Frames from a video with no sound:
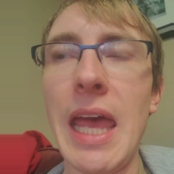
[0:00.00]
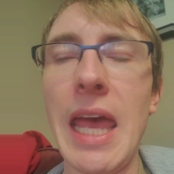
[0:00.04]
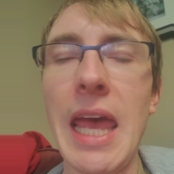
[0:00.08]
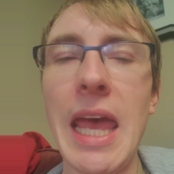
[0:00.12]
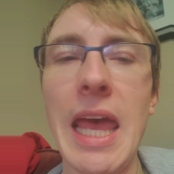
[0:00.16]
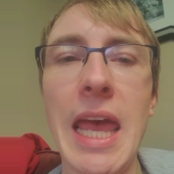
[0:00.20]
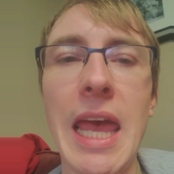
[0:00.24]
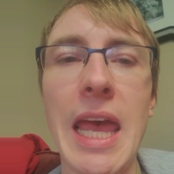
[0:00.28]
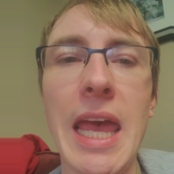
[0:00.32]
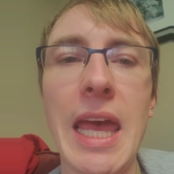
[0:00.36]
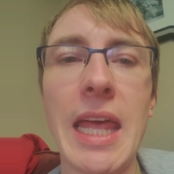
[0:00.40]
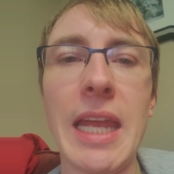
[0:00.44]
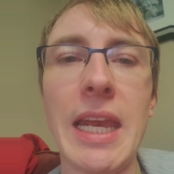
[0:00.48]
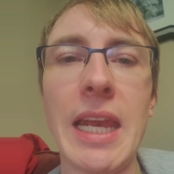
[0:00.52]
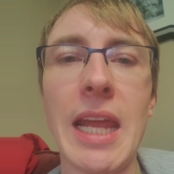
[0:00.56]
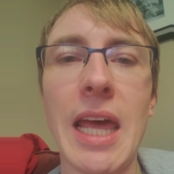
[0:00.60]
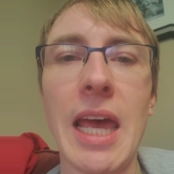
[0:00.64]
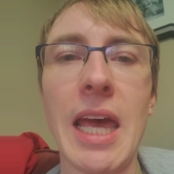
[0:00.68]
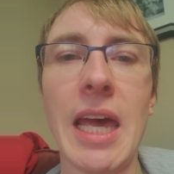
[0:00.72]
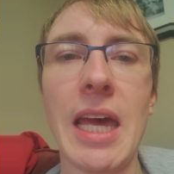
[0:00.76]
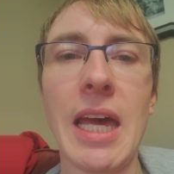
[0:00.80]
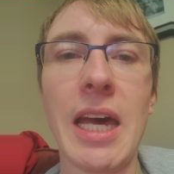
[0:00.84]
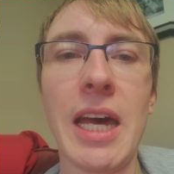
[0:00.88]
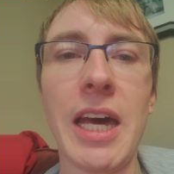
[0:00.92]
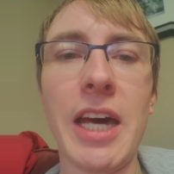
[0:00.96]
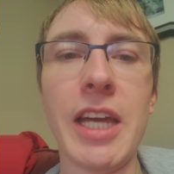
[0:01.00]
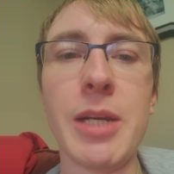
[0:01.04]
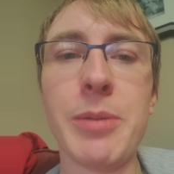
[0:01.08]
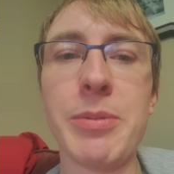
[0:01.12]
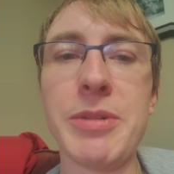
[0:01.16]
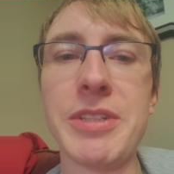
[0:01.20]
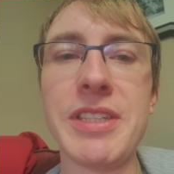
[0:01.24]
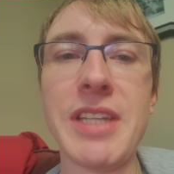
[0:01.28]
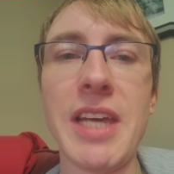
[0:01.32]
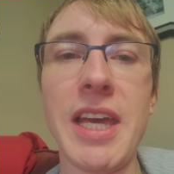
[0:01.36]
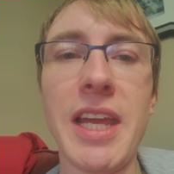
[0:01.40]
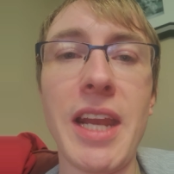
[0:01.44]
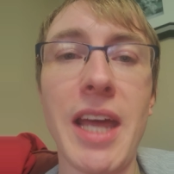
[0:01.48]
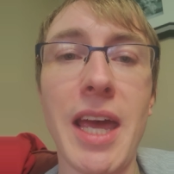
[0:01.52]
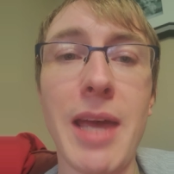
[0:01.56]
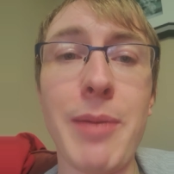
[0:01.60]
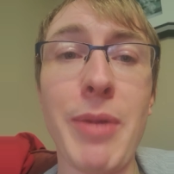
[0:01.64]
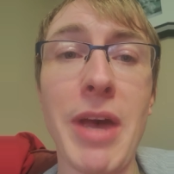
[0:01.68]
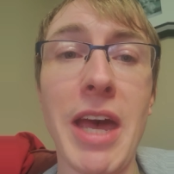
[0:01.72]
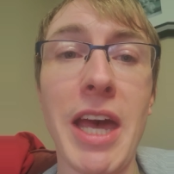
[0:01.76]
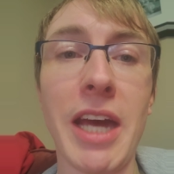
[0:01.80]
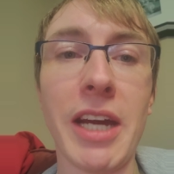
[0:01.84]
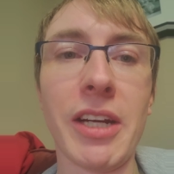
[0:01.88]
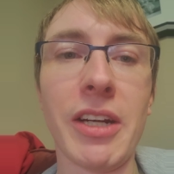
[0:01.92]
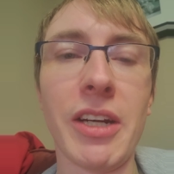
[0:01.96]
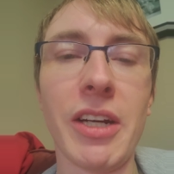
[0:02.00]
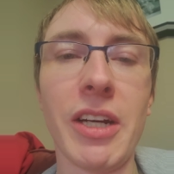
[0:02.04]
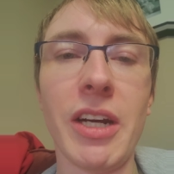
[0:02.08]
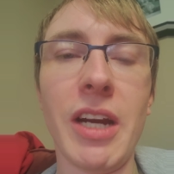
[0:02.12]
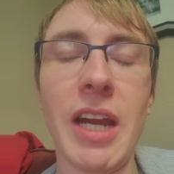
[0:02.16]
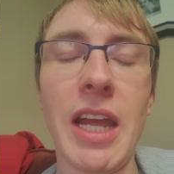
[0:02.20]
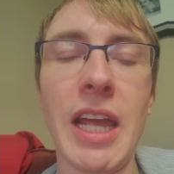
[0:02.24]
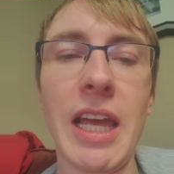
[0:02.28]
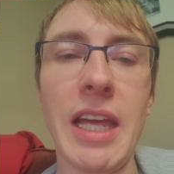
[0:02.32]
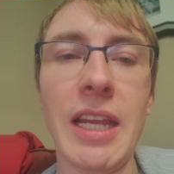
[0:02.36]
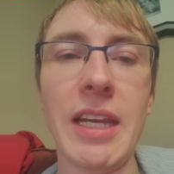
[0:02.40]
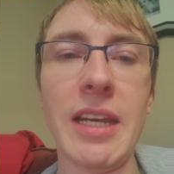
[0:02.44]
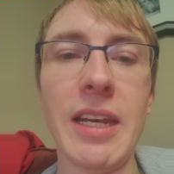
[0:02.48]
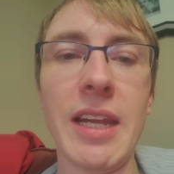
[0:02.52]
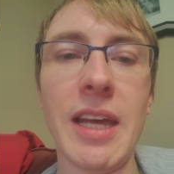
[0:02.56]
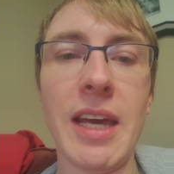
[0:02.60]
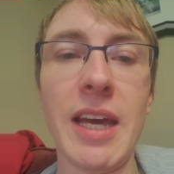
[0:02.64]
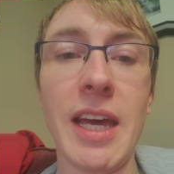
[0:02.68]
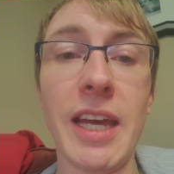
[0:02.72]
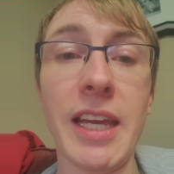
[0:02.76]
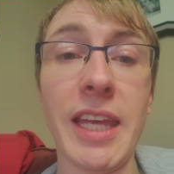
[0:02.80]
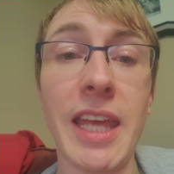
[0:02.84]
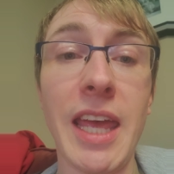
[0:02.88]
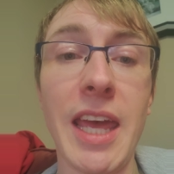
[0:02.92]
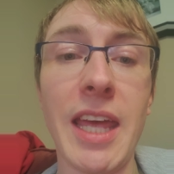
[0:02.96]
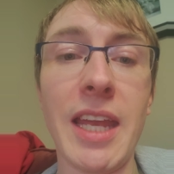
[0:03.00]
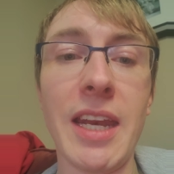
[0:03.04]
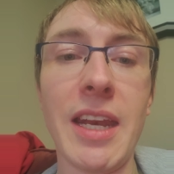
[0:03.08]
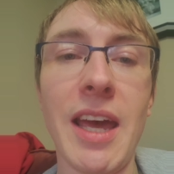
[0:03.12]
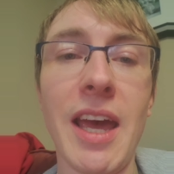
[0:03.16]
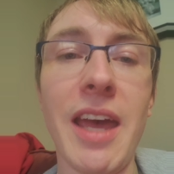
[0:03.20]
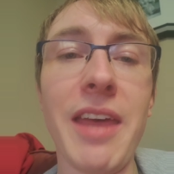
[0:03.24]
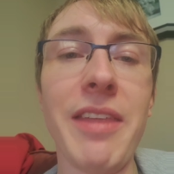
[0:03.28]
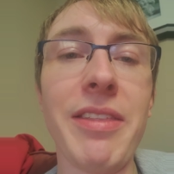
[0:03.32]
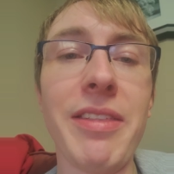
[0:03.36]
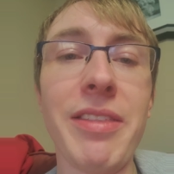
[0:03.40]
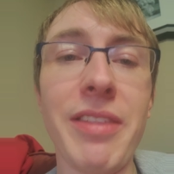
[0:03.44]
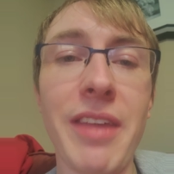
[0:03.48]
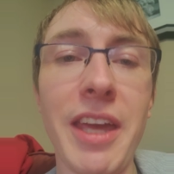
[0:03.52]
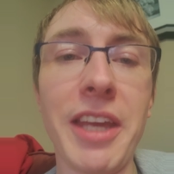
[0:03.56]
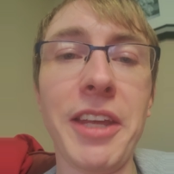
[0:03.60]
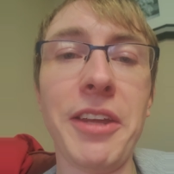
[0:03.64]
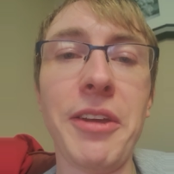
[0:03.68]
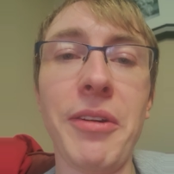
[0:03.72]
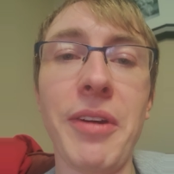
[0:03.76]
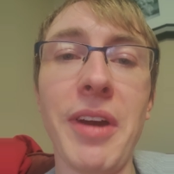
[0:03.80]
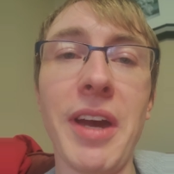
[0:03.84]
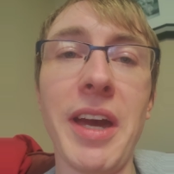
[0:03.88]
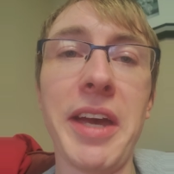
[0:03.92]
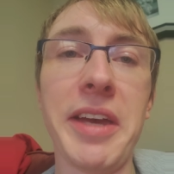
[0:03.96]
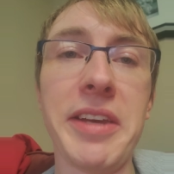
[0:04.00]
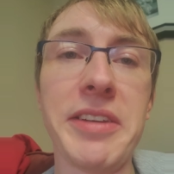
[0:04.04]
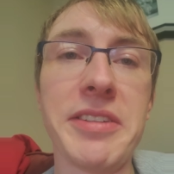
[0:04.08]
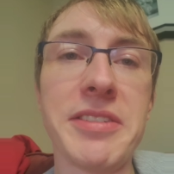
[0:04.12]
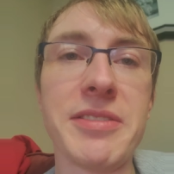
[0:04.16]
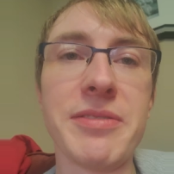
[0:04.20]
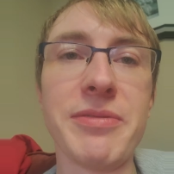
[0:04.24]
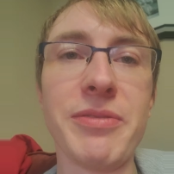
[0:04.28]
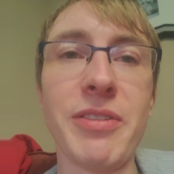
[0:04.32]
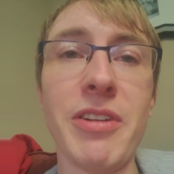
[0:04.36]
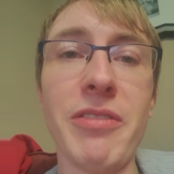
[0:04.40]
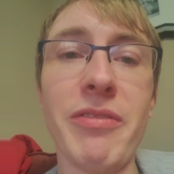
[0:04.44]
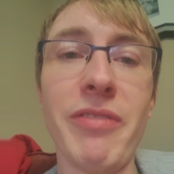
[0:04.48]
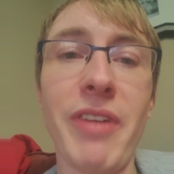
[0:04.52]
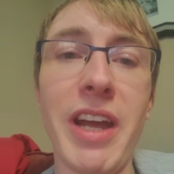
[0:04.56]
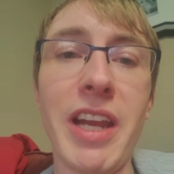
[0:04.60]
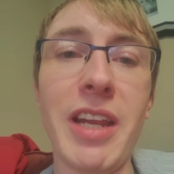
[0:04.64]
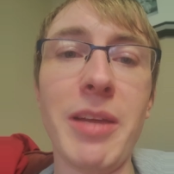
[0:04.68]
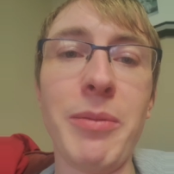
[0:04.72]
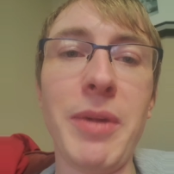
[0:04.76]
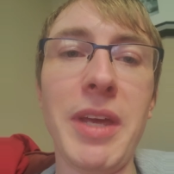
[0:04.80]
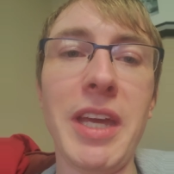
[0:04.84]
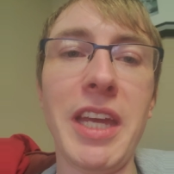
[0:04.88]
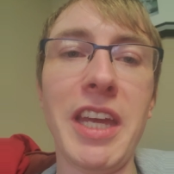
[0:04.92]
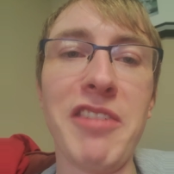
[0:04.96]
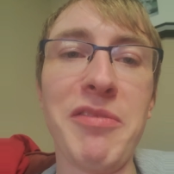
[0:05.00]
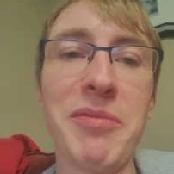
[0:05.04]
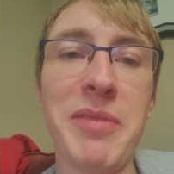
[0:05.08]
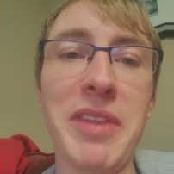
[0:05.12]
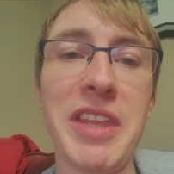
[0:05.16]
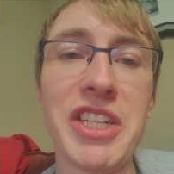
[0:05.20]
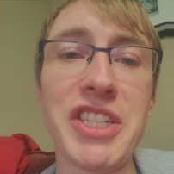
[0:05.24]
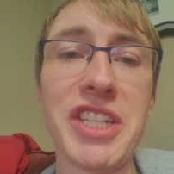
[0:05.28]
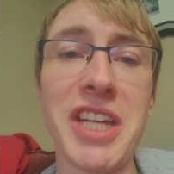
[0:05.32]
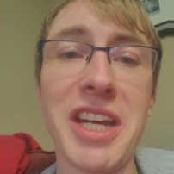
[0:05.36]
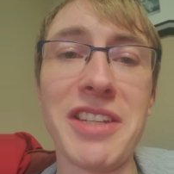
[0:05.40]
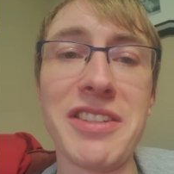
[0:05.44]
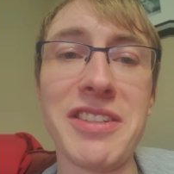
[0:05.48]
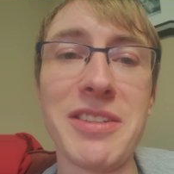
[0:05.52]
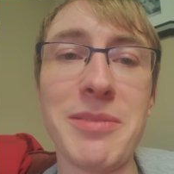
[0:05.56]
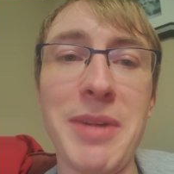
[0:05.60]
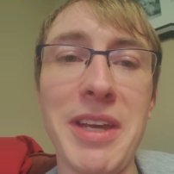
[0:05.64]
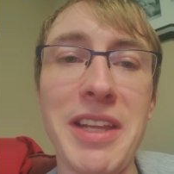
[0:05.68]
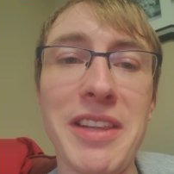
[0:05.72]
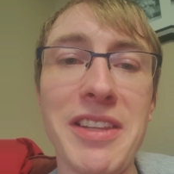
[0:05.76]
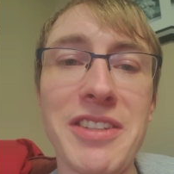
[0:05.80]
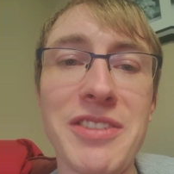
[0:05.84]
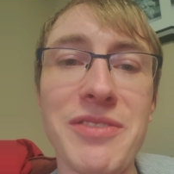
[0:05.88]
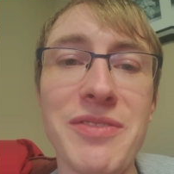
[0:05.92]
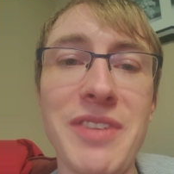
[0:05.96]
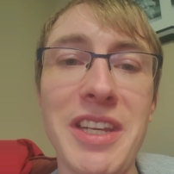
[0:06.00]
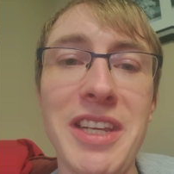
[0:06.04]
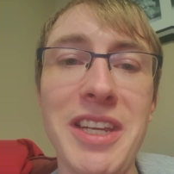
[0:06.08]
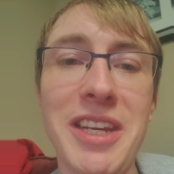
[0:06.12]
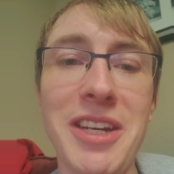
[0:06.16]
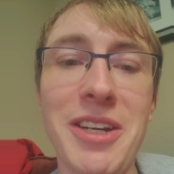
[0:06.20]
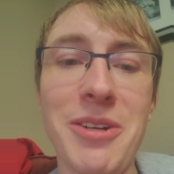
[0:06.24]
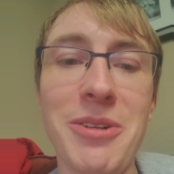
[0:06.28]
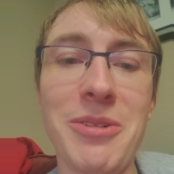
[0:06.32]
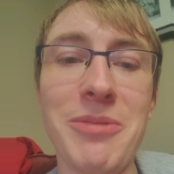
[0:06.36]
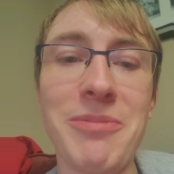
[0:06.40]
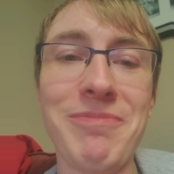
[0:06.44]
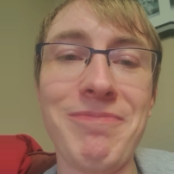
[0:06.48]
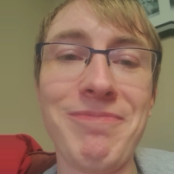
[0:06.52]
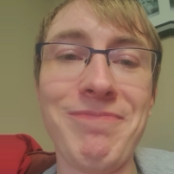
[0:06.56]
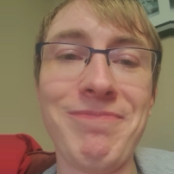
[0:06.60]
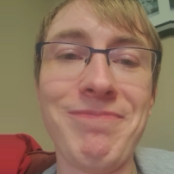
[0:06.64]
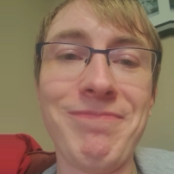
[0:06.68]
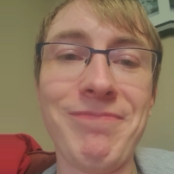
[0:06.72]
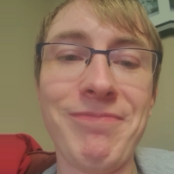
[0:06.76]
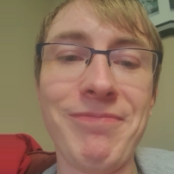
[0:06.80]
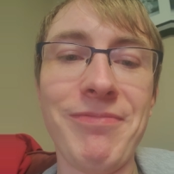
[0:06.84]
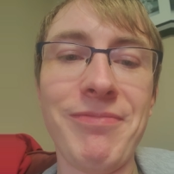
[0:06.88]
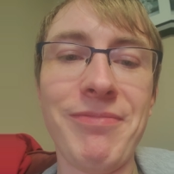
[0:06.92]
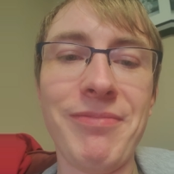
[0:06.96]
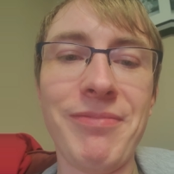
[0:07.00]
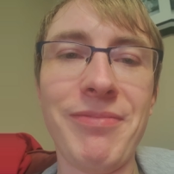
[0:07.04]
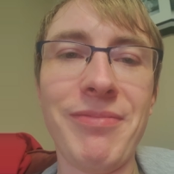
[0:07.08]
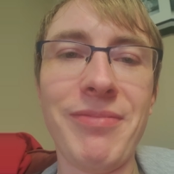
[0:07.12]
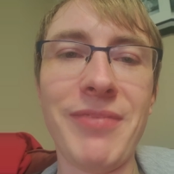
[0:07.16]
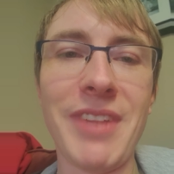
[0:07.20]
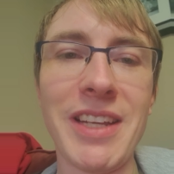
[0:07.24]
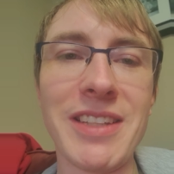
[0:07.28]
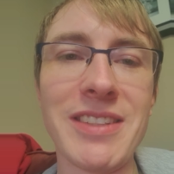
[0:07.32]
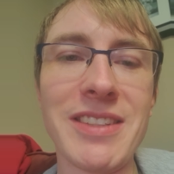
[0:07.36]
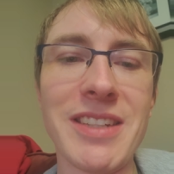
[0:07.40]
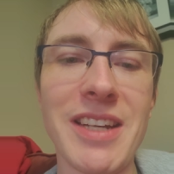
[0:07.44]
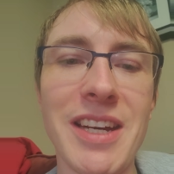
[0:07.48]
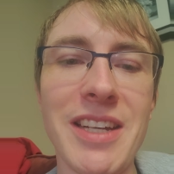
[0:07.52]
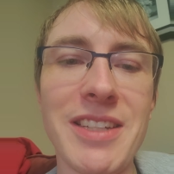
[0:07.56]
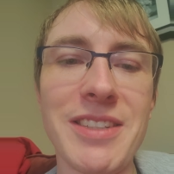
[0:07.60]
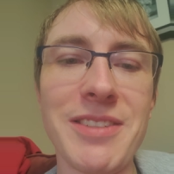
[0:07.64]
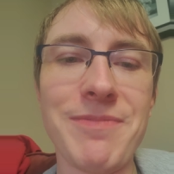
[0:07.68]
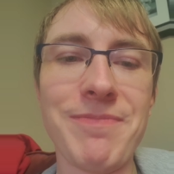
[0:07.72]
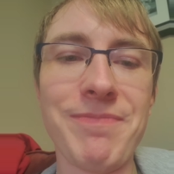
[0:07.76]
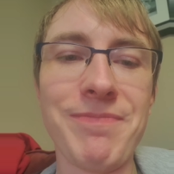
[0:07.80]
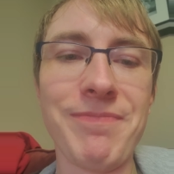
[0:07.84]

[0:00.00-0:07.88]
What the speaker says: and 100% I back her. And again, I thank you guys for inviting me and giving me the chance to make this video. Thanks, guys.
-*-
§ PROBLEM TO SOLVE: Each line of the data above that contains "video" counts once; report the total alone.

§ RESPONSE AREA: 2